Mario Basler hat seinen ehemaligen Mannschaftskollegen Stefan Effenberg in Schutz genommen. Der SC Paderborn sei nicht fair mit Effenberg umgegangen. Vor allem SC-Präsident Wilfried Finke bekommt sein Fett weg. Lob gibt es dagegen für 1860 -Investor Hasan Ismaik.

Mario Basler hat seinen ehemaligen Mannschaftskollegen Stefan Effenberg in Schutz genommen. Der SC Paderborn sei nicht fair mit Effenberg umgegangen. Vor allem SC-Präsident Wilfried Finke bekommt sein Fett weg. Lob gibt es dagegen für 1860-Investor Hasan Ismaik.

"Als Effenberg Trainer war, hat Paderborns Präsident Wilfried Finke eigenmächtig drei Stürmer suspendiert, weshalb der Verein in der Rückrunde 2015/16 keinen Stürmer hatte und dann wird Stefan als der Schuldige hingestellt", sagte Basler gegenüber bwin.
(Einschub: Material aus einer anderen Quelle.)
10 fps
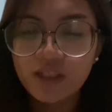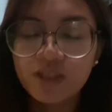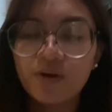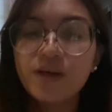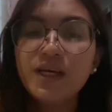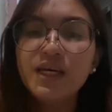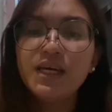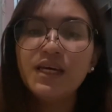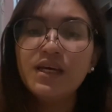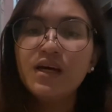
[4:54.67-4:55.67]
So
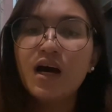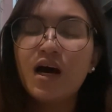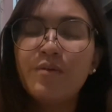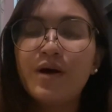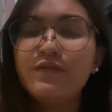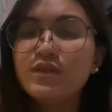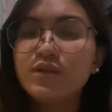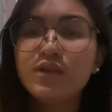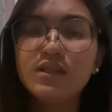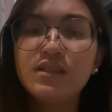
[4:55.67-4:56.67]

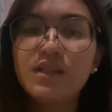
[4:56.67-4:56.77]
absolute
Grundsätzlich habe Finke alles falsch gemacht, was man falsch machen könne. "Solche Selbstdarsteller haben keine Ahnung vom Fußball, stellen ihr Geld zur Verfügung, möchten alles bestimmen und keiner darf widersprechen." Darunter habe Effenberg gelitten. Die Entwicklung Paderborns, das aktuelle im Abstiegskampf der 3. Liga steckt, sei die logische Konsequenz.

Deutlich positiver sieht Basler die Arbeit Hasan Ismaiks bei 1860 München. "Ohne Ismaik wäre 1860 München schon lange nicht mehr auf dieser Fußballlandkarte. Er hat den Verein gerettet." Natürlich sei der Investor manchmal ein wenig außergewöhnlich, "grundsätzlich ist 1860 München auf einem guten Weg da unten herauszukommen. Ismaik hat zumindest ein Grundmaß an Fußballsachverstand."